THE GROWING SEASON
- Frost affected different Châteaux to varying degrees. As is often the case, properties on prime spots closer to the river suffered less – many with no frost. It has affected quantity, not quality – with reports of yields reduced by 25% to 35%.
- Heavy spring rainfall during May & June, 110% above the average, created ideal conditions for the threat of mildew, which can reduce the vigour and yield of the vine, as well as the quality of the fruit. Additionally, these conditions didn’t enable much water stress for the vines, a little of which is needed to help the vines produce top quality fruit.
- Finally, late summer sunshine arrived in late August and continued into September giving the Cabernets the time they needed to reach full ripeness, while also helping to flesh out the Merlot, which is harvested earlier.
- A much later harvest than the last three vintages, started in September and went into October – resembling a much more ‘classic’ length of growing season.
Lower alcohols ranging from 12% to 13.5% is, for many, a welcome return to classic styles of yester-year. Our team found reds with incredible precision, freshness and minerality and where balanced with ripe, cool fruit and silky tannins, there are scintillating wines that show off the terroir of their appellations far more clearly than they have done in recent warmer vintages.
The longer 2021 growing season suited the Sauvignon Blanc and Semillon perfectly, as they were allowed to fully ripen into September and weren’t harvested early to retain freshness. More consistent than the reds, they show vibrancy and beautifully intense aromatics that we’ve missed for the last few years, as well as beautiful texture and richness.
Where the Châteaux price the releases will determine whether the wines sell – at this stage it’s difficult to say where that will be. Uncertainty in global financial markets suggest properties should price conservatively. On the other hand, properties are quick to point out that their costs on resources have increased by 25% or more and that Bordeaux, and fine wine in general, is enjoying something of a resurgence.
2021 is a return to classicism and we loved it. There are genuinely exciting and thought-provoking wines.
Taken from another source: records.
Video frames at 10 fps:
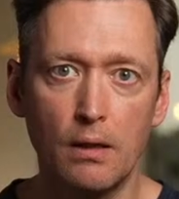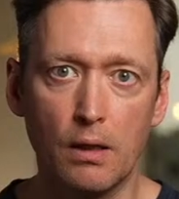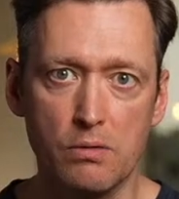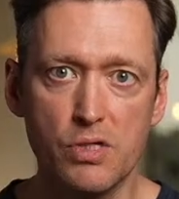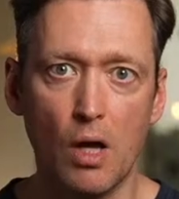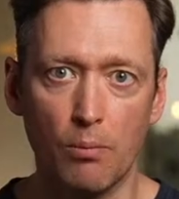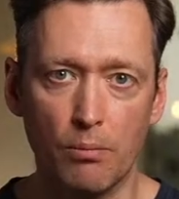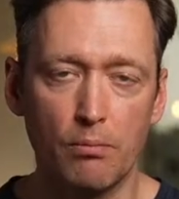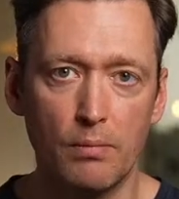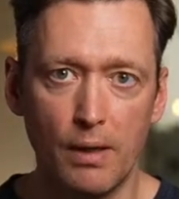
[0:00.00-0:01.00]

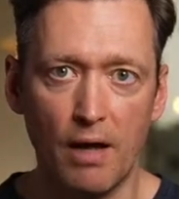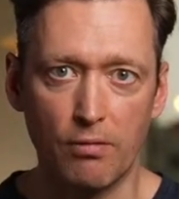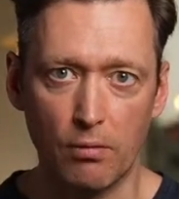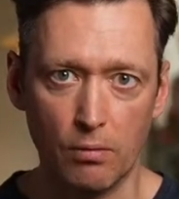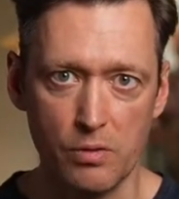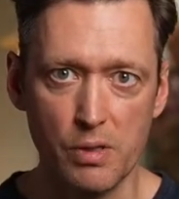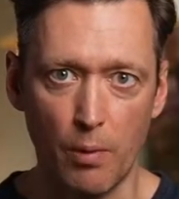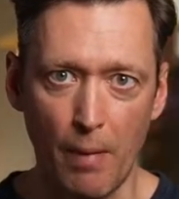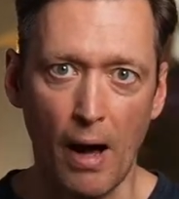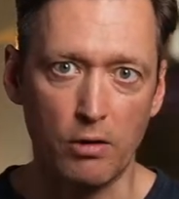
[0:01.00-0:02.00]
some level or some
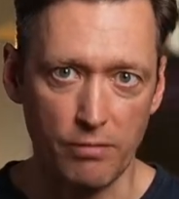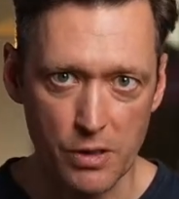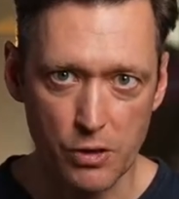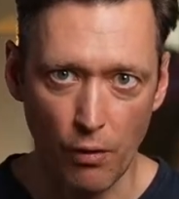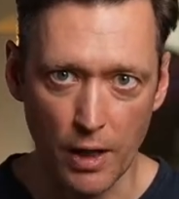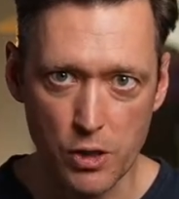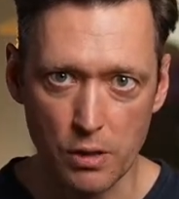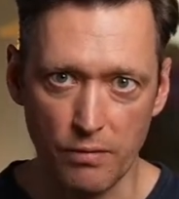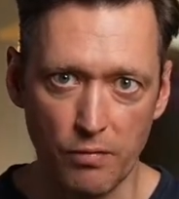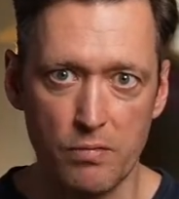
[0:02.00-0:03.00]
amount of integration
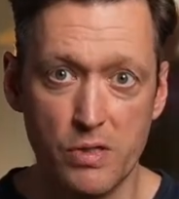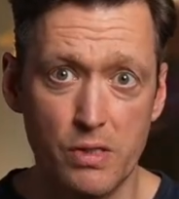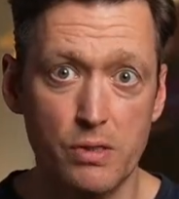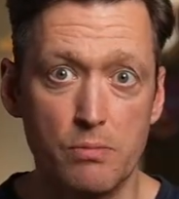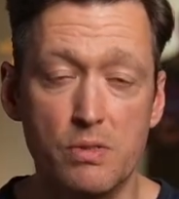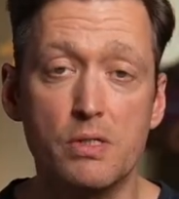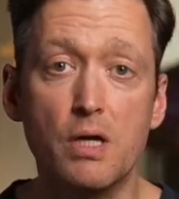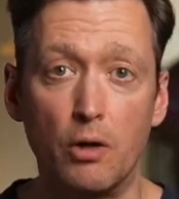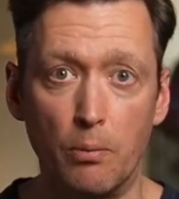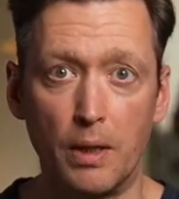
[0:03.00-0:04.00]
of different systems is
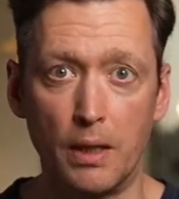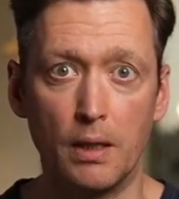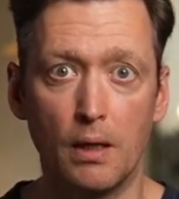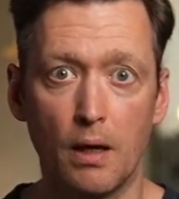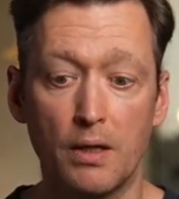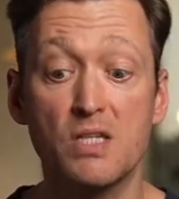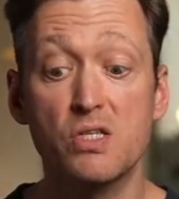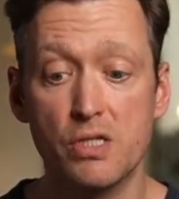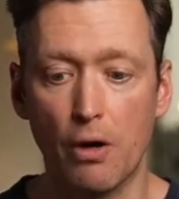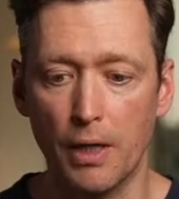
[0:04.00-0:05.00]
going to be
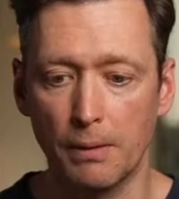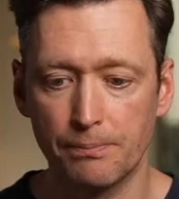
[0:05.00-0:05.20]
necessary.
Because of the lack of consistency across the vintage, it can’t be held in as high a regard as 2018, 2019 or 2020. This is a different vintage to those, with different traits (they do say variety is the spice of life) and where wines show balance and ripeness, they are well worth considering.
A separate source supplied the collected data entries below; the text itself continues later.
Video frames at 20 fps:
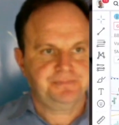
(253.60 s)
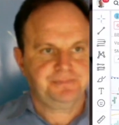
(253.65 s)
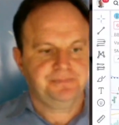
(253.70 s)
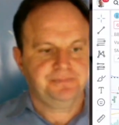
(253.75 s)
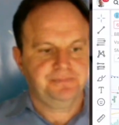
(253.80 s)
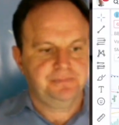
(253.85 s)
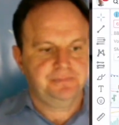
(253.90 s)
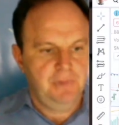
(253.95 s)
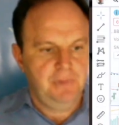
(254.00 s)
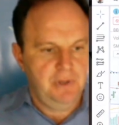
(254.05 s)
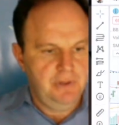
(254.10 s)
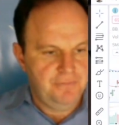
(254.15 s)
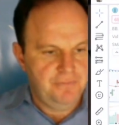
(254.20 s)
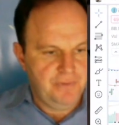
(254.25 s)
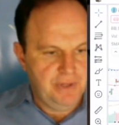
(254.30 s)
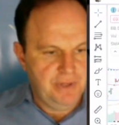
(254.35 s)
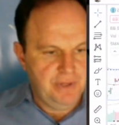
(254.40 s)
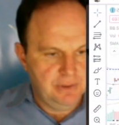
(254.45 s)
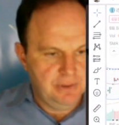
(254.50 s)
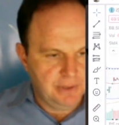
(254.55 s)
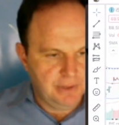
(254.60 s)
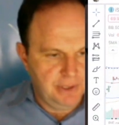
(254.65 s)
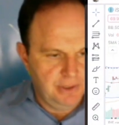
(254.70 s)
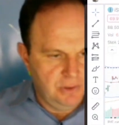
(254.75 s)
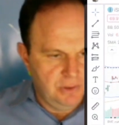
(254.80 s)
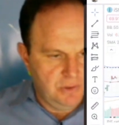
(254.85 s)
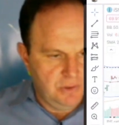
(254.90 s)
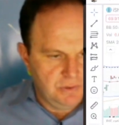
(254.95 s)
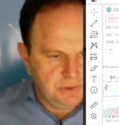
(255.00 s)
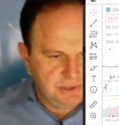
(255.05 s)
I mean, Fred already
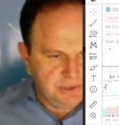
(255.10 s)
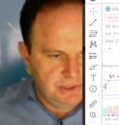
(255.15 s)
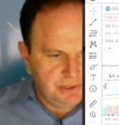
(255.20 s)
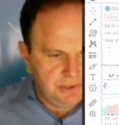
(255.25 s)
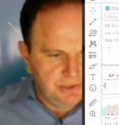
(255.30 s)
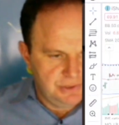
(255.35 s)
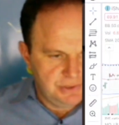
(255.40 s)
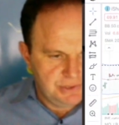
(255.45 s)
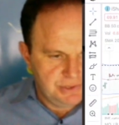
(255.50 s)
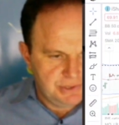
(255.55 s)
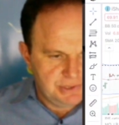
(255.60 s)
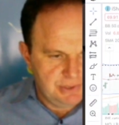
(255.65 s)
noticed that there's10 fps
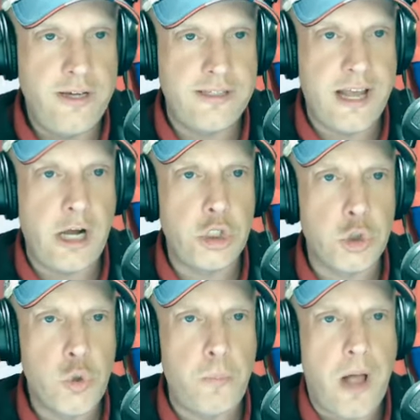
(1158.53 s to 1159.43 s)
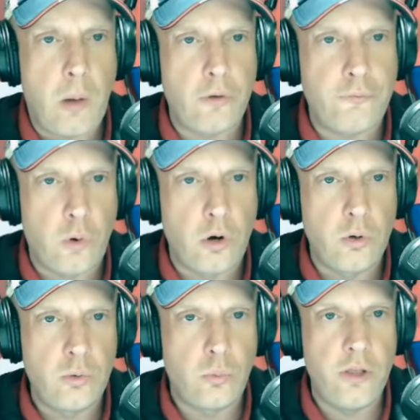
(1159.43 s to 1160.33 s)
He said a true power
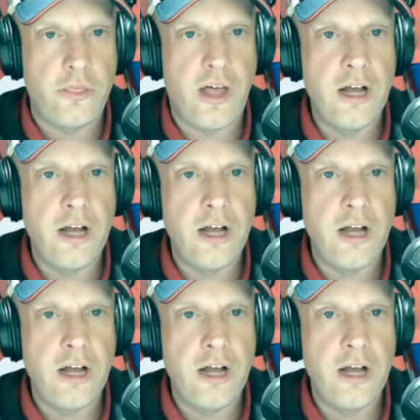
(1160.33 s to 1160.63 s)
forward withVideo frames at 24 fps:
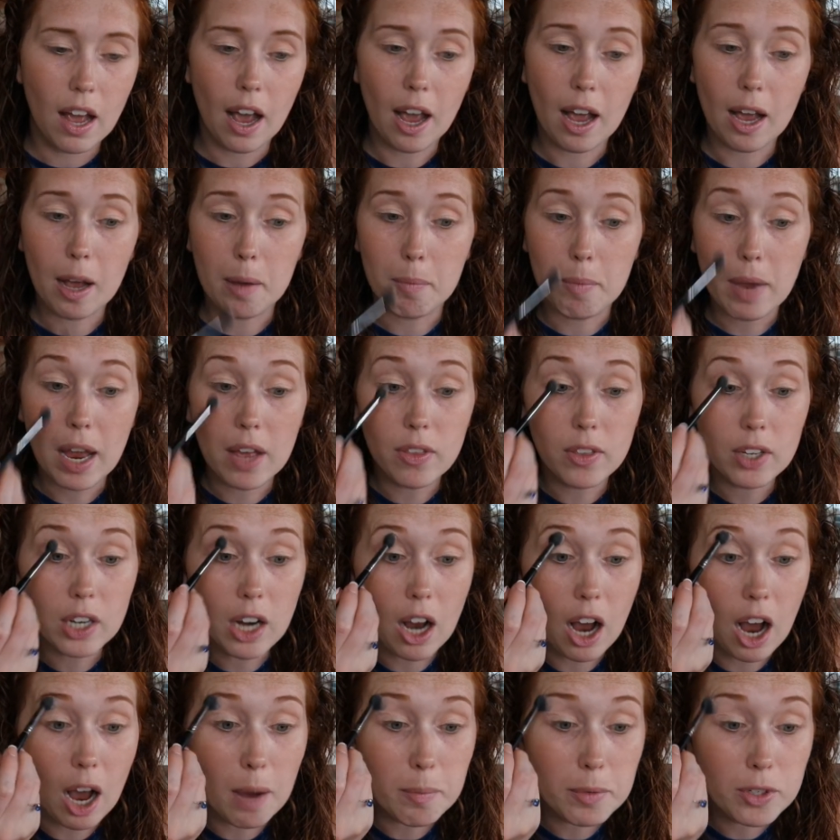And the
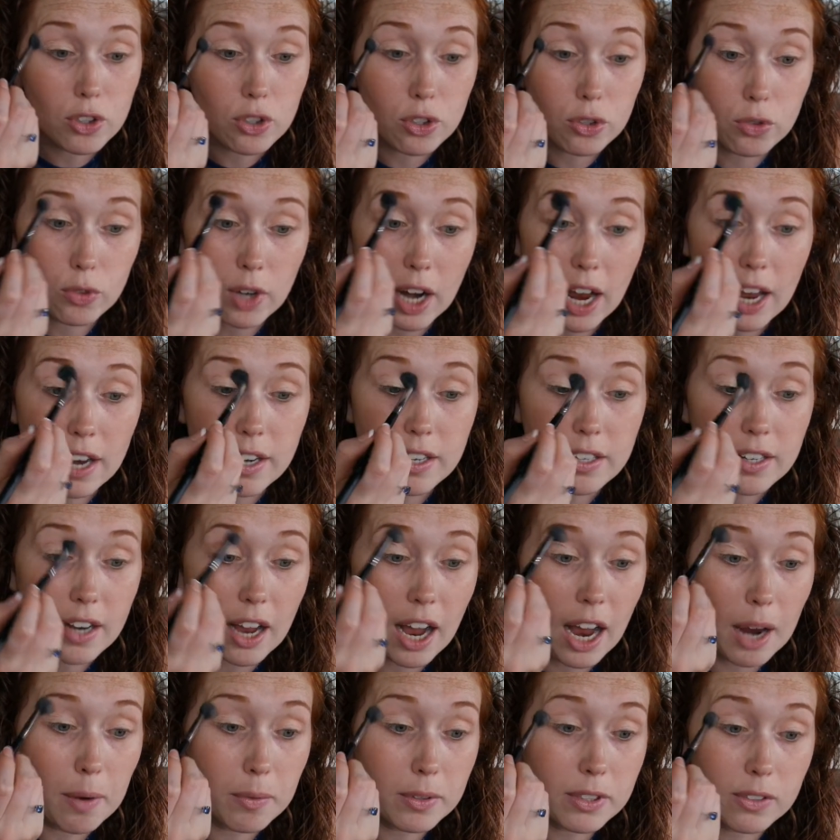common trend
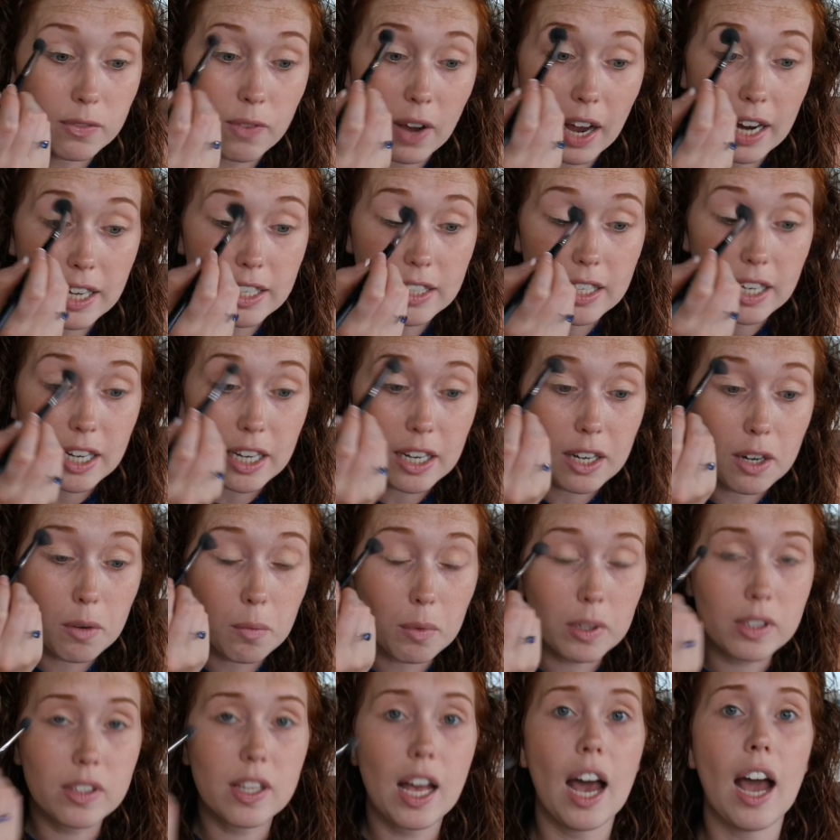I was finding
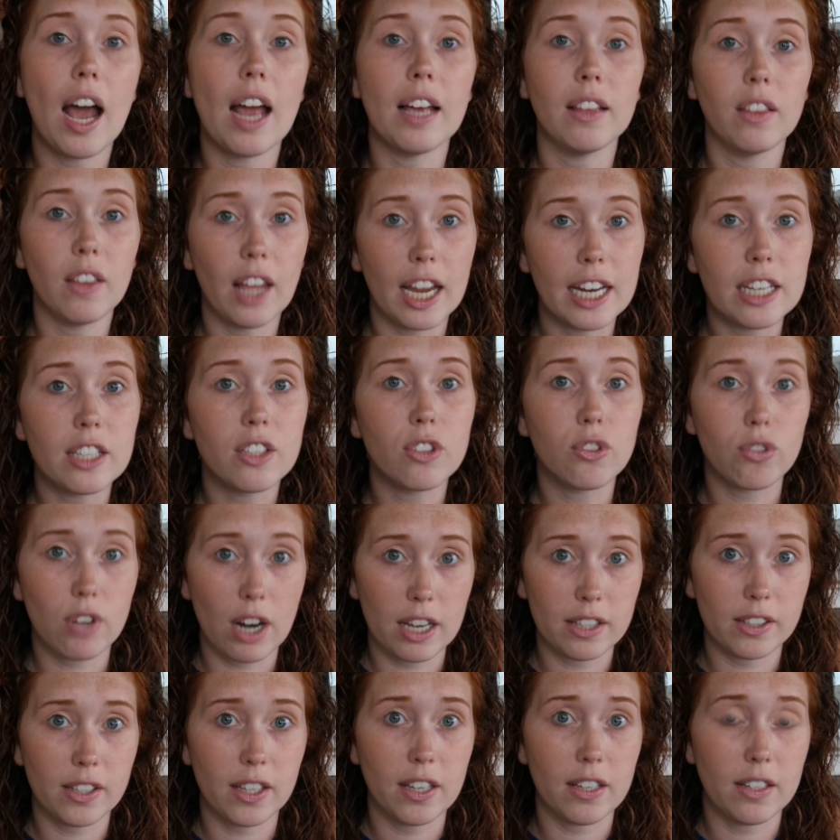was that I liked
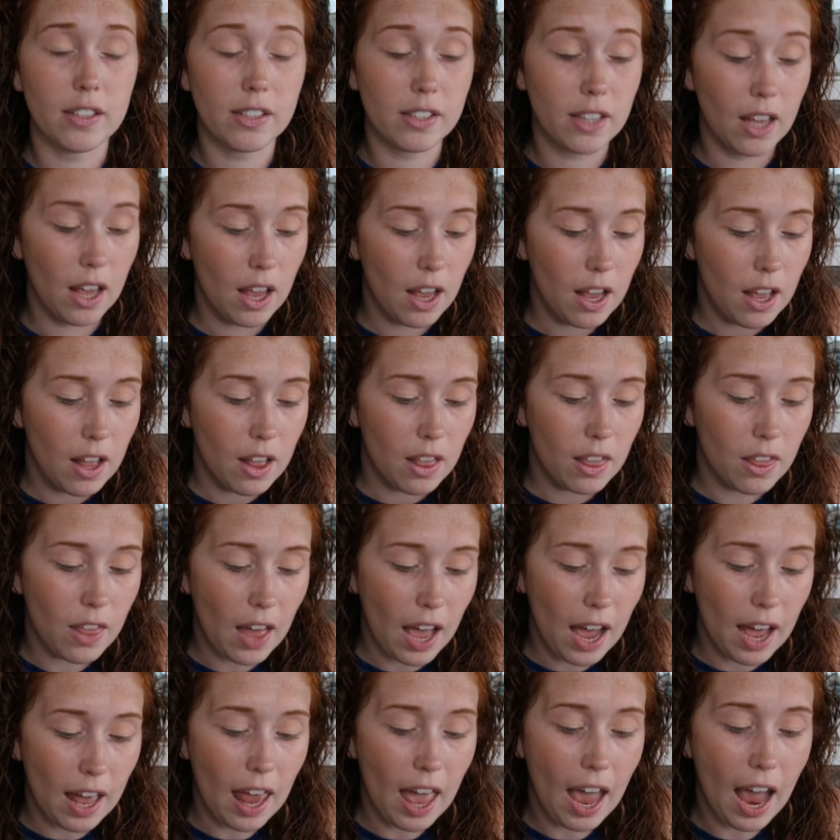dresses
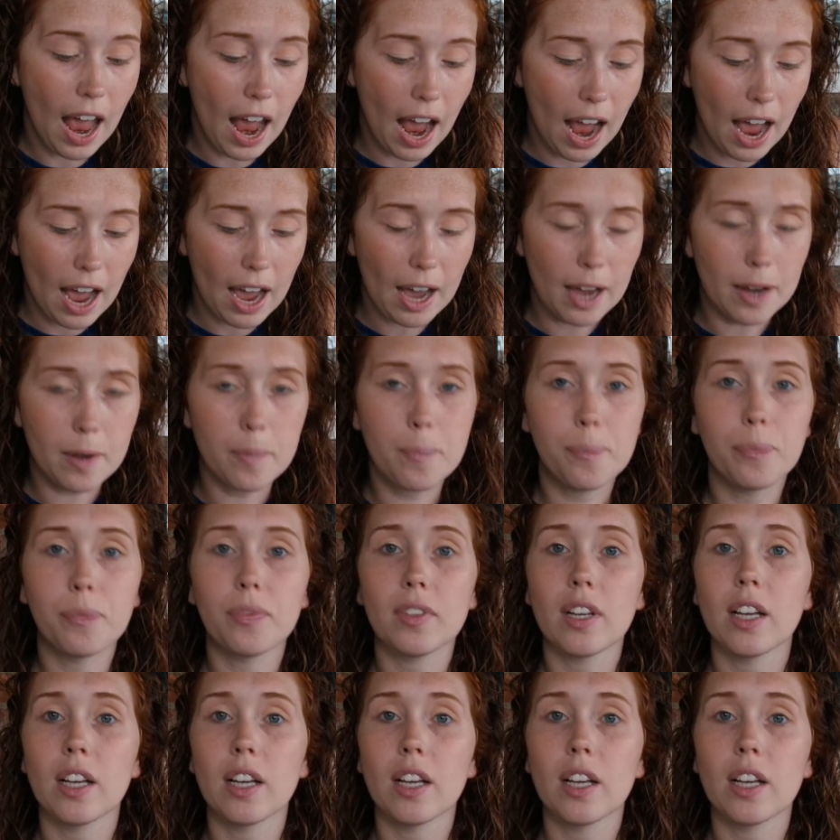that had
We expect the releases to start in earnest over the next fortnight and last until the end of June. Fair pricing should come in somewhere between the 2019 and 2020 release prices. If you’d like to express interest in particular wines, send us your wish-list, or to set a budget for the campaign, please email [email protected]. We will keep our fine wine database up to date with all of the releases we feel are important – if you would like to sign up to the fine wine releases please click here.
Although our 2021 Bordeaux tasting on the 26th May has now sold out, we have created a waiting list – please click here to email our events team and add your name to the list. If you’re new to En Primeur you’ll find detailed information in our article ‘What is En Primeur?’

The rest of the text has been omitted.